Selon notre analyse, les assureurs vont négocier les tarifs de manière à réduire au maximum l’effet de la réforme du financement hospitalier sur leurs coûts. Comme précisé ci-dessus, de nombreuses inconnues subsistent sur lesquelles les assureurs ont la possibilité d’influer. Nous sommes convaincus qu’ils utiliseront cette marge de manœuvre à leur avantage.

 

Les assureurs auraient tort de ne pas annoncer d’augmentation de primes car il existe un grand flou sur l’impact financier des nouvelles dispositions fédérales. Rappelons que les tarifs seront fixés après que les primes auront été communiquées.

 

Si toutefois les prévisions des assureurs se révèlent correctes, il paraît normal que les coûts qui étaient jusqu’à présent à charge des assurances complémentaire ne soient pas entièrement reportés sur le canton et que les assureurs-maladie assument également une part de ces nouveaux coûts. On ne peut que regretter que les grands gagnants de cette réforme du financement hospitalier soient les assurances complémentaires qui verront leurs coûts baisser fortement, coûts qui seront repris par les cantons et l’AOS.

 

 

La FMH, mais aussi H+ et les organisations de patients, craignent que les assureurs (à l’occasion de l’introduction des DRG) utilisent les données des hôpitaux pour imposer des réductions de coûts sans trop de considération pour la qualité des prestations.
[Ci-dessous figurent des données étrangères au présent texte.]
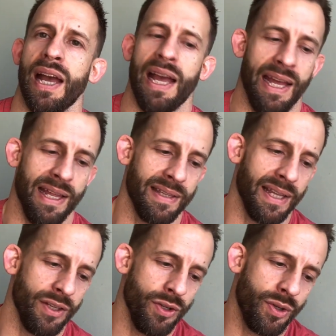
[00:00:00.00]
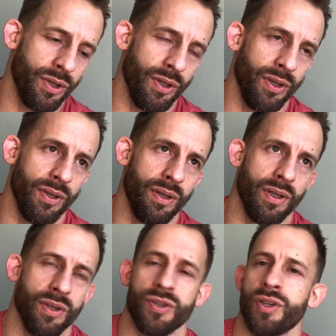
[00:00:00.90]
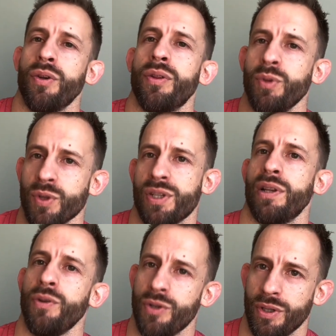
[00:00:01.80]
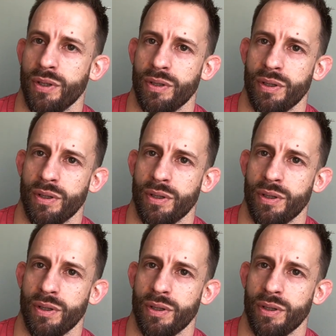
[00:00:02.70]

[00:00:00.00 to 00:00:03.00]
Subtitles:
and then you can show them your solution.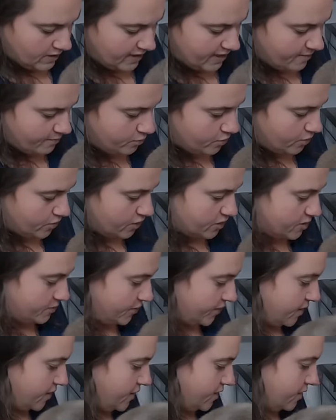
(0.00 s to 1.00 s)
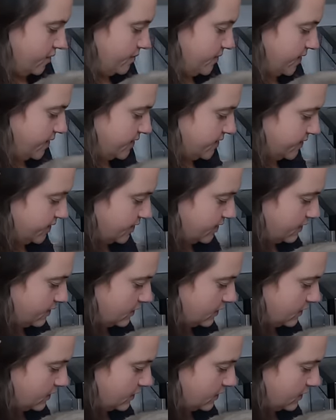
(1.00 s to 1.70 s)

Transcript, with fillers: Yep, we're gonna spread it on the pizza.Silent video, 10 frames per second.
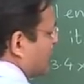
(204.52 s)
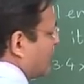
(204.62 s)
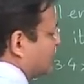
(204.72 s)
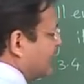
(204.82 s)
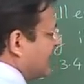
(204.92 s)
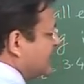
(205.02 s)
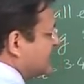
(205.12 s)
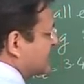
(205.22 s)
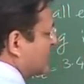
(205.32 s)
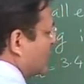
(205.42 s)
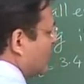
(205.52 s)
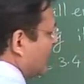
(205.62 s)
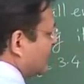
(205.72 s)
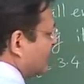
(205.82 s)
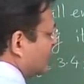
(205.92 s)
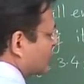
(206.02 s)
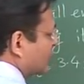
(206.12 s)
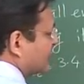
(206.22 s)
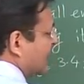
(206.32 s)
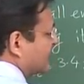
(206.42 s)
of the ice, one fourth
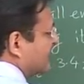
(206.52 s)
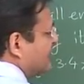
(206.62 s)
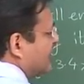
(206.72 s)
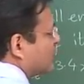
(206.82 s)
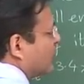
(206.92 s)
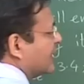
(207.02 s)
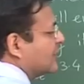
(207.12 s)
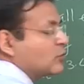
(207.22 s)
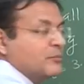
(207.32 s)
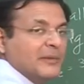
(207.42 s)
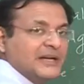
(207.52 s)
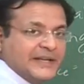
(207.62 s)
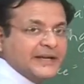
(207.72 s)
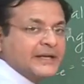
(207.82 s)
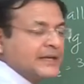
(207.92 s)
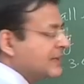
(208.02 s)
of that will be going into melting.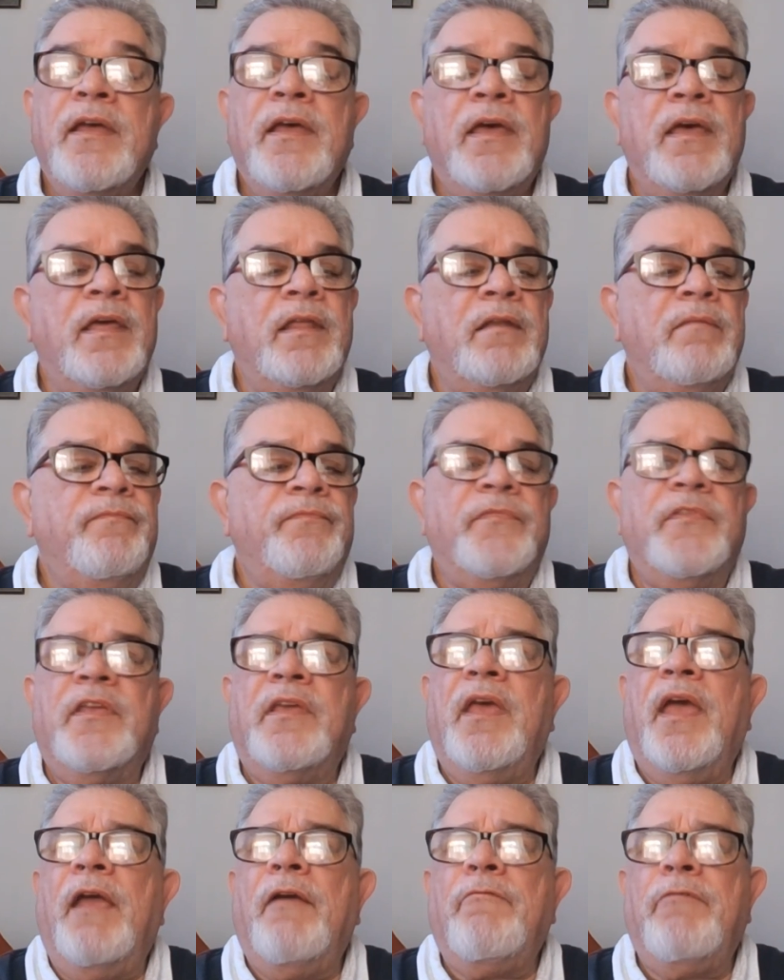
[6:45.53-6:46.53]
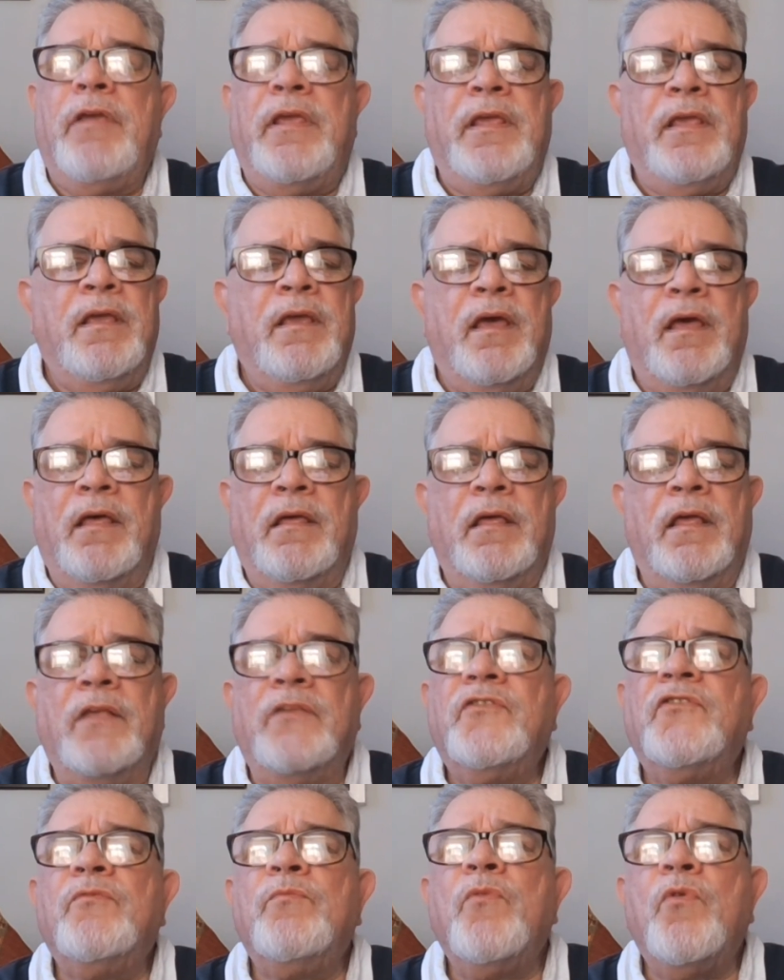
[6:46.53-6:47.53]
And carry a
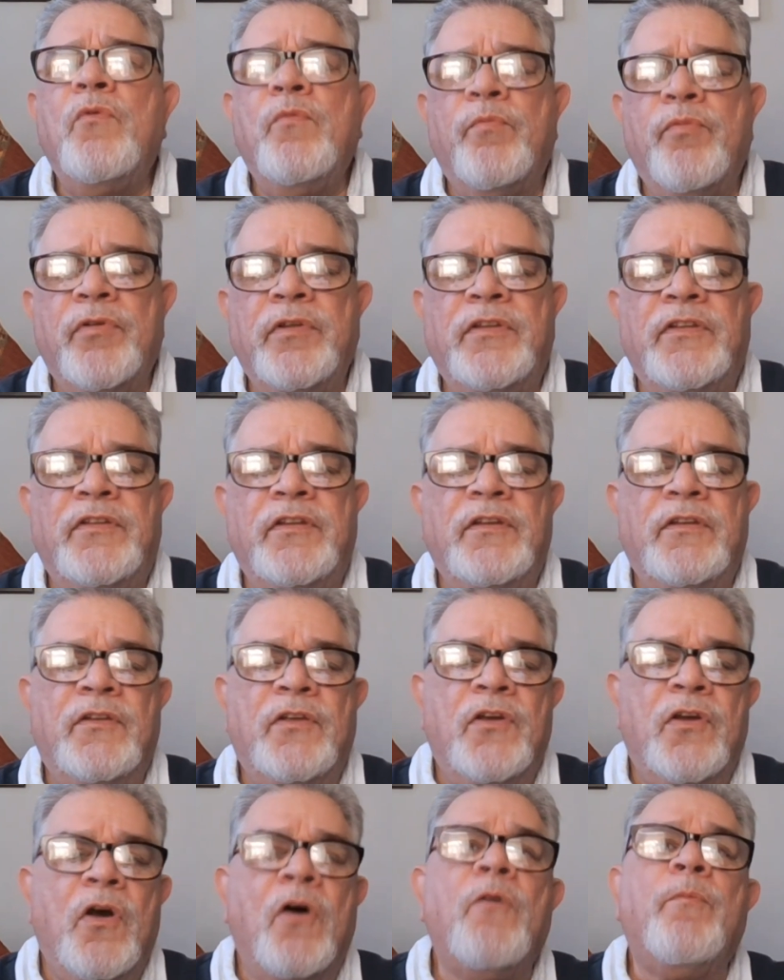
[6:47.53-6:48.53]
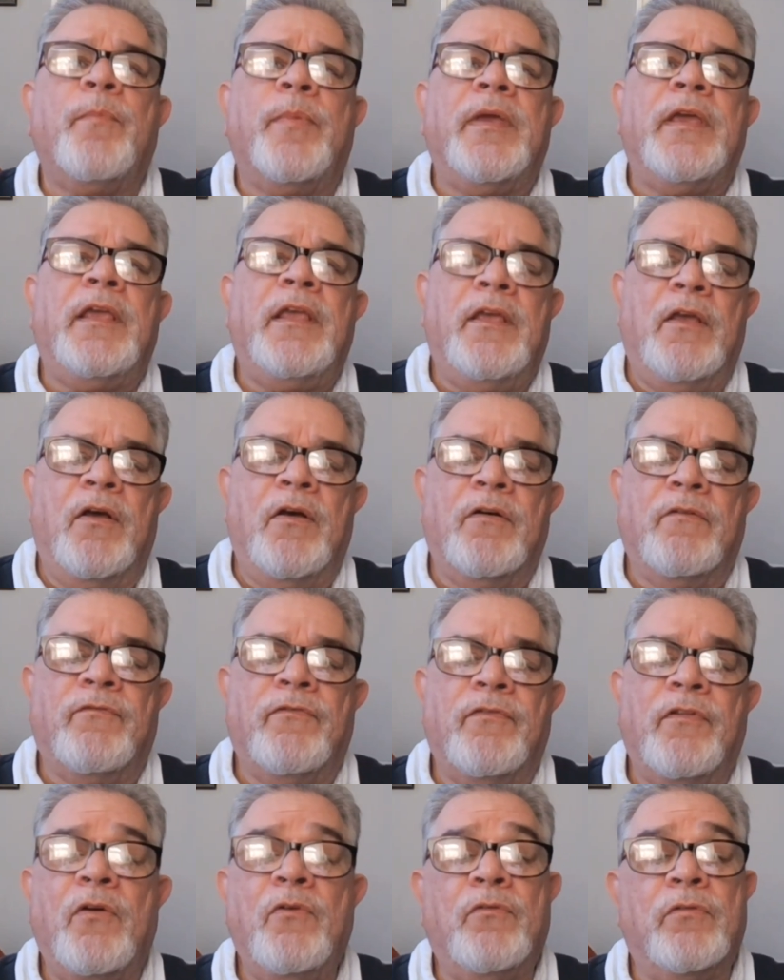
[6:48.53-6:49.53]
small printed copy
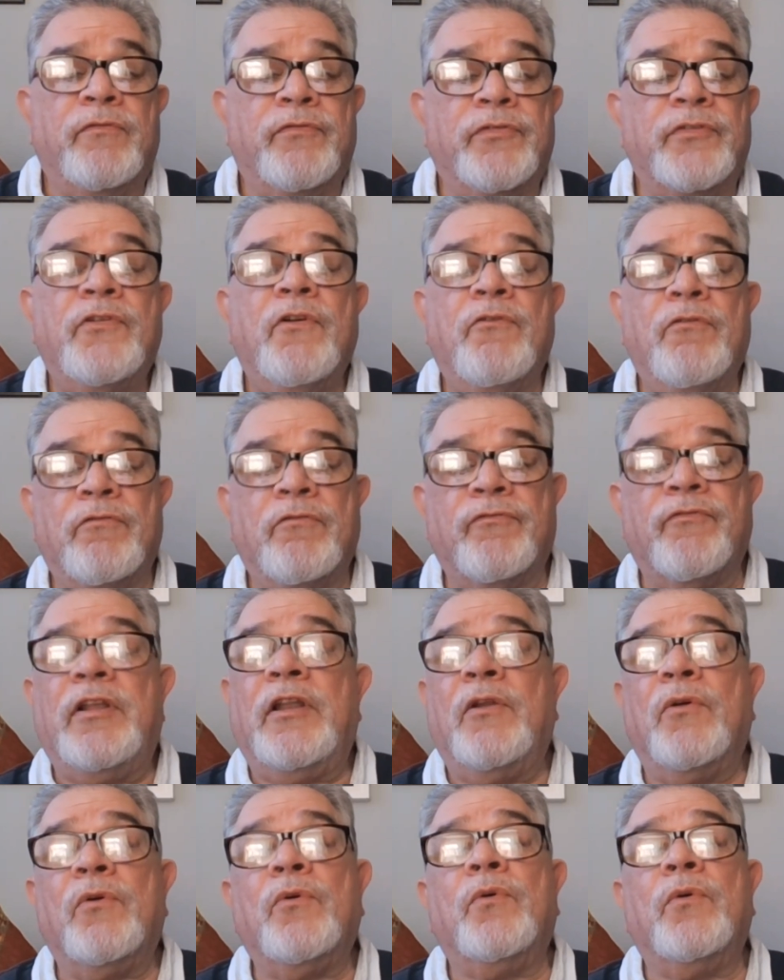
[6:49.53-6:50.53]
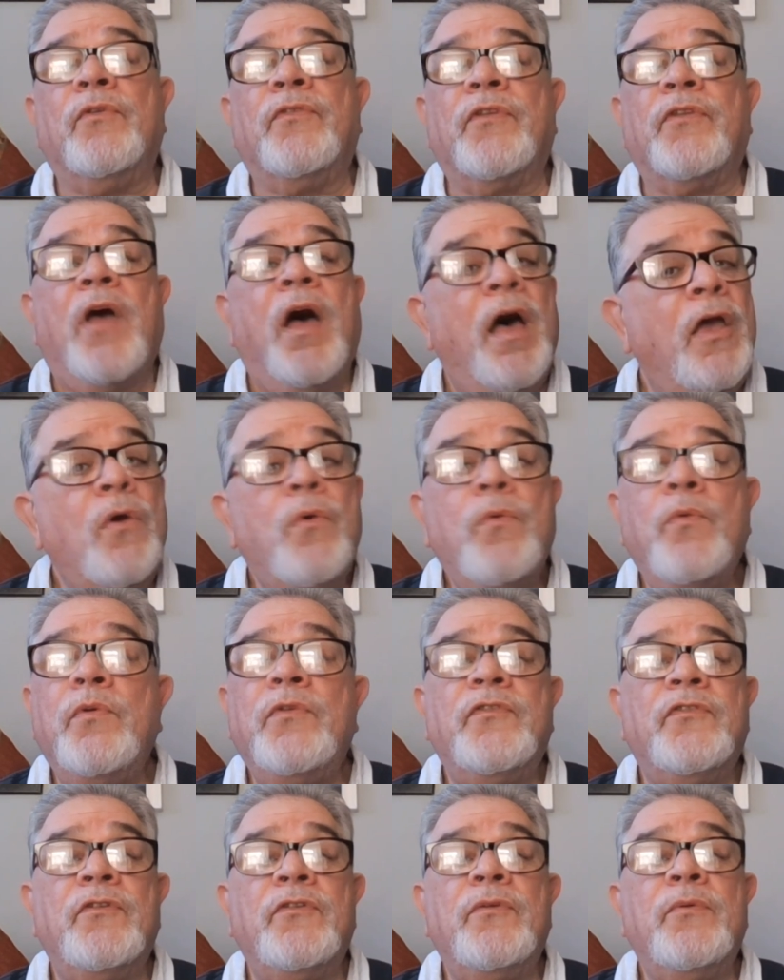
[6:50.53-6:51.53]
of local photography laws. I
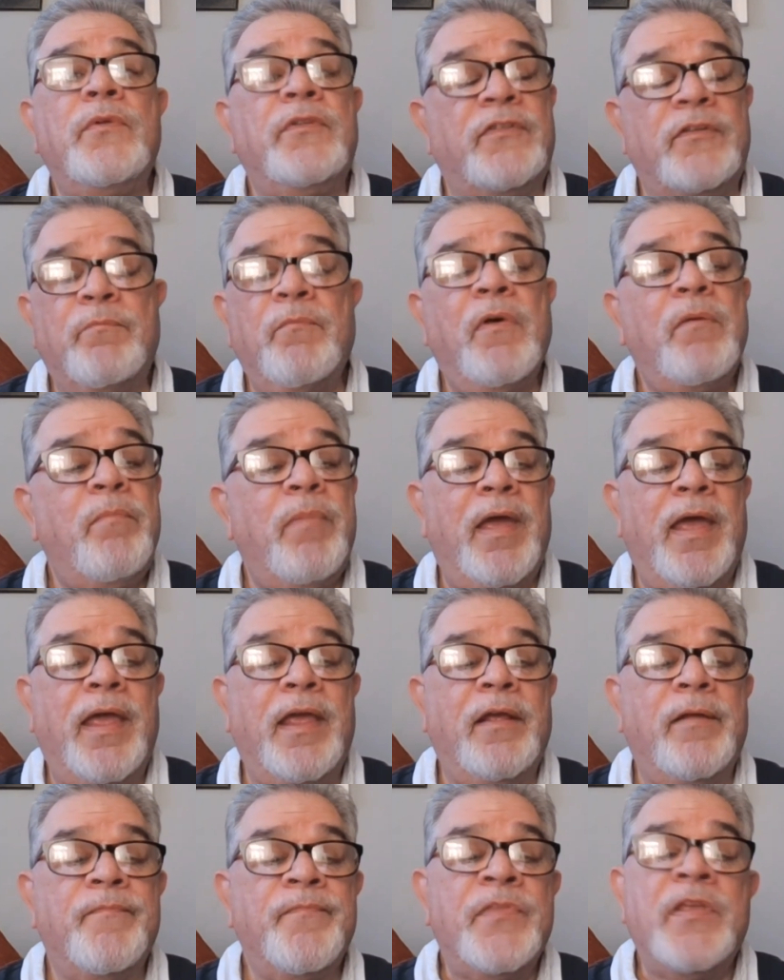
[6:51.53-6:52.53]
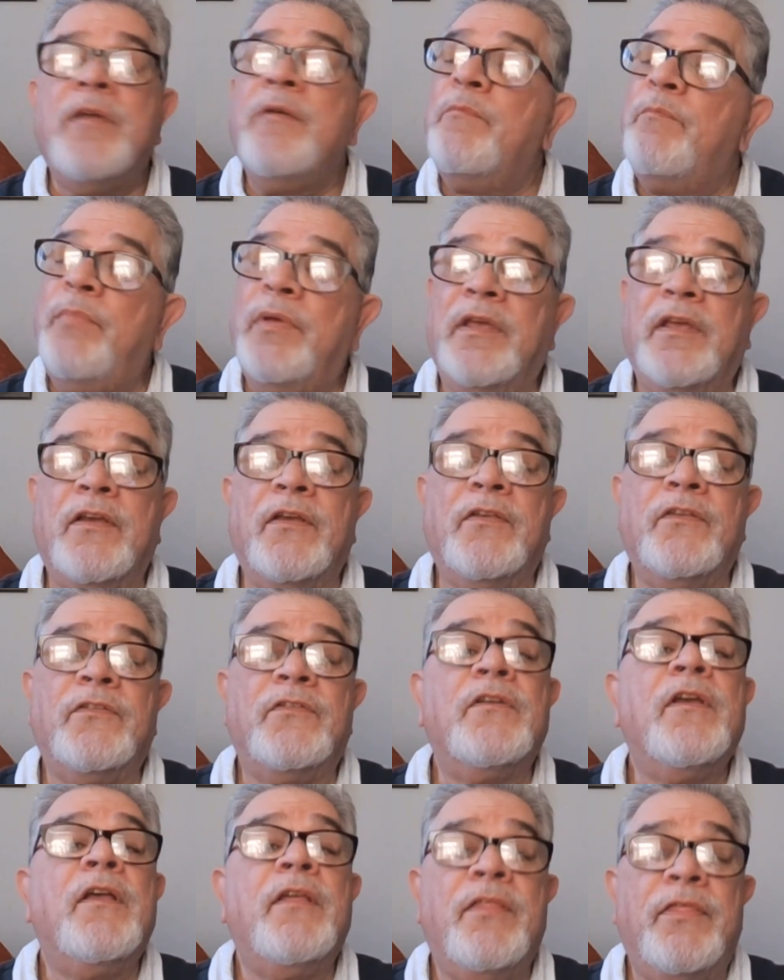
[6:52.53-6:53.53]
always do, it's in my bag
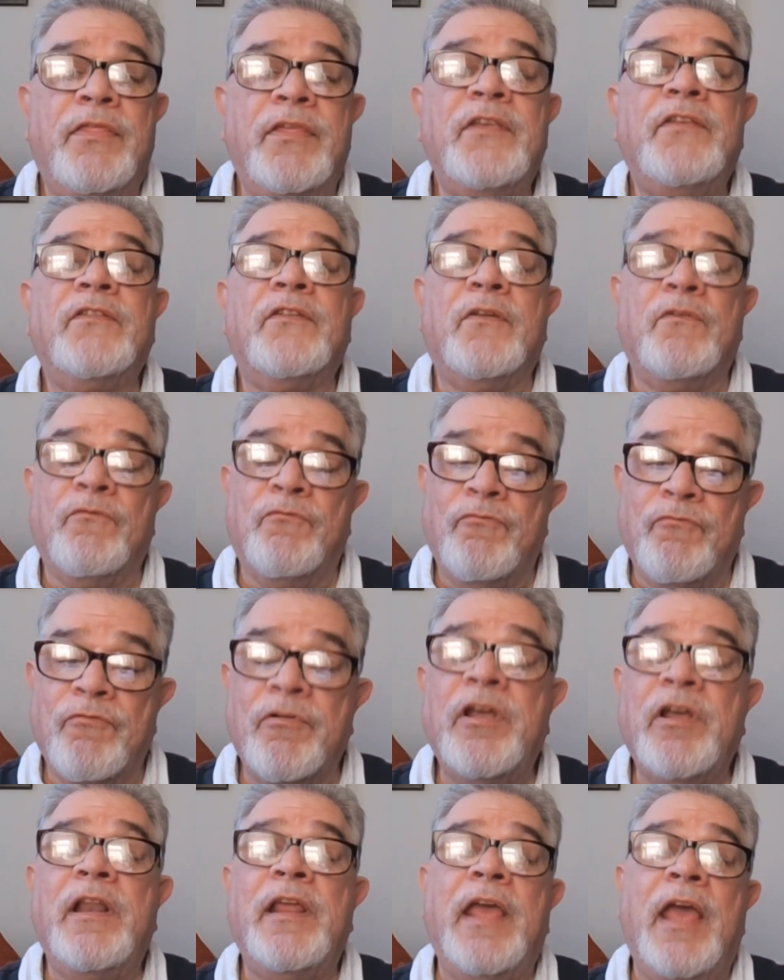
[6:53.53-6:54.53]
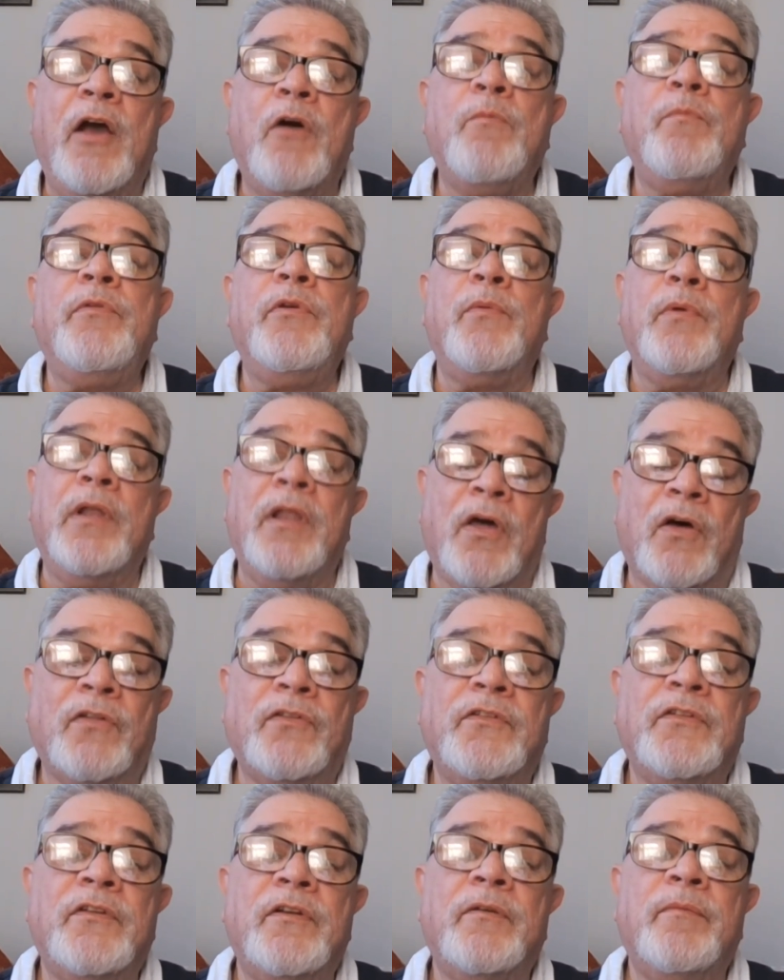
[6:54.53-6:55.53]
because this can really help you a
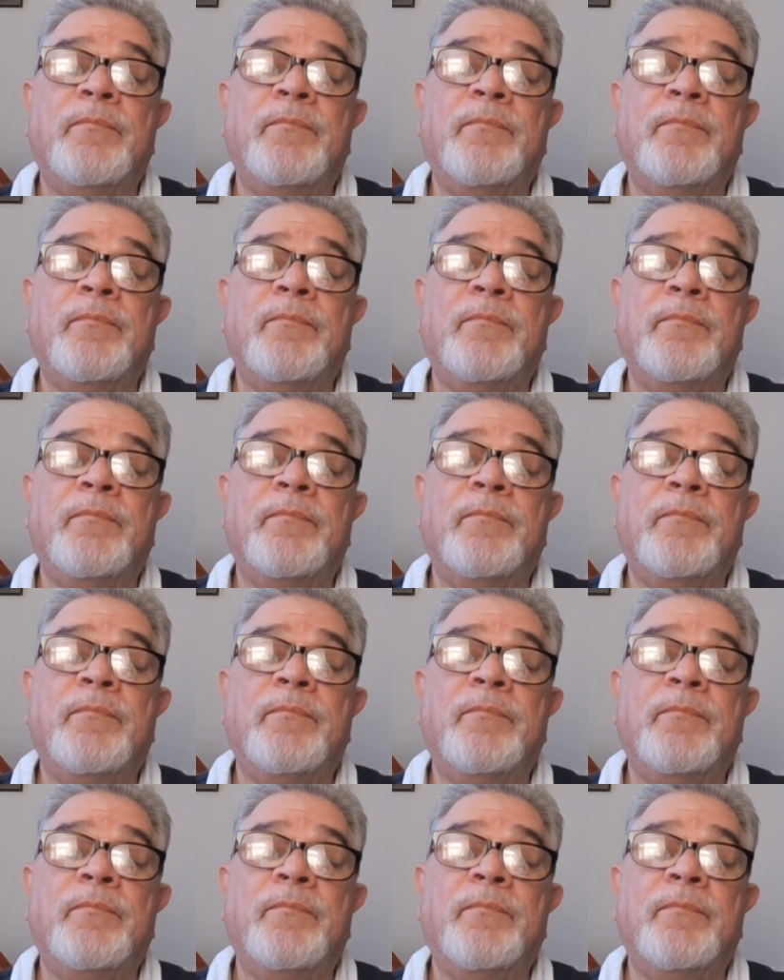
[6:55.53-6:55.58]
lot.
Partagez-vous cette crainte ?

 

Les négociations tarifaires ont lieu entre les partenaires tarifaires que sont les assureurs-maladie et les hôpitaux. L’Etat n’intervient pas dans ce processus. Il agit en aval puisqu’il est autorité de ratification des tarifs négociés.

 

Les assureurs-maladie vont très certainement faire pression sur les coûts pour réduire au maximum les tarifs à leur charge. Il revient aux hôpitaux de négocier activement les tarifs qui leur paraissent les plus proches de leur réalité financière. Rappelons qu’une des issues possibles aux négociations est de constater l’échec de celles-ci. Il reviendra alors à l’Etat de fixer le tarif. C’est là le côté un peu pervers du système qui veut que l’Etat fixe le tarif alors même qu’il est directement concerné par ce tarif.

 

Certes, les assureurs ont un grand pouvoir de négociations mais les hôpitaux ont leur mot à dire et il est de leur responsabilité que les tarifs négociés leur permettent de fournir des prestations de qualité. L’Etat, de son côté, a déjà mis en place des indicateurs permettant de détecter une éventuelle dérive en matière de qualité.

 

La qualité sera d’ailleurs certainement un argument de concurrence entre hôpitaux ce qui poussera les hôpitaux à prodiguer des soins de qualité. A l’inverse, le prix ne devrait pas, ou alors que dans une faible mesure, être un argument de concurrence entre hôpitaux, du point de vue du patient.

 

En théorie, on peut donc partager la crainte émise par la FMH et H+. En pratique, la mise en place d’un système de contrôle et d’incitation pour les hôpitaux à assurer une qualité adéquate devrait permettre de limiter les conséquences de l’introduction des DRG sur la qualité.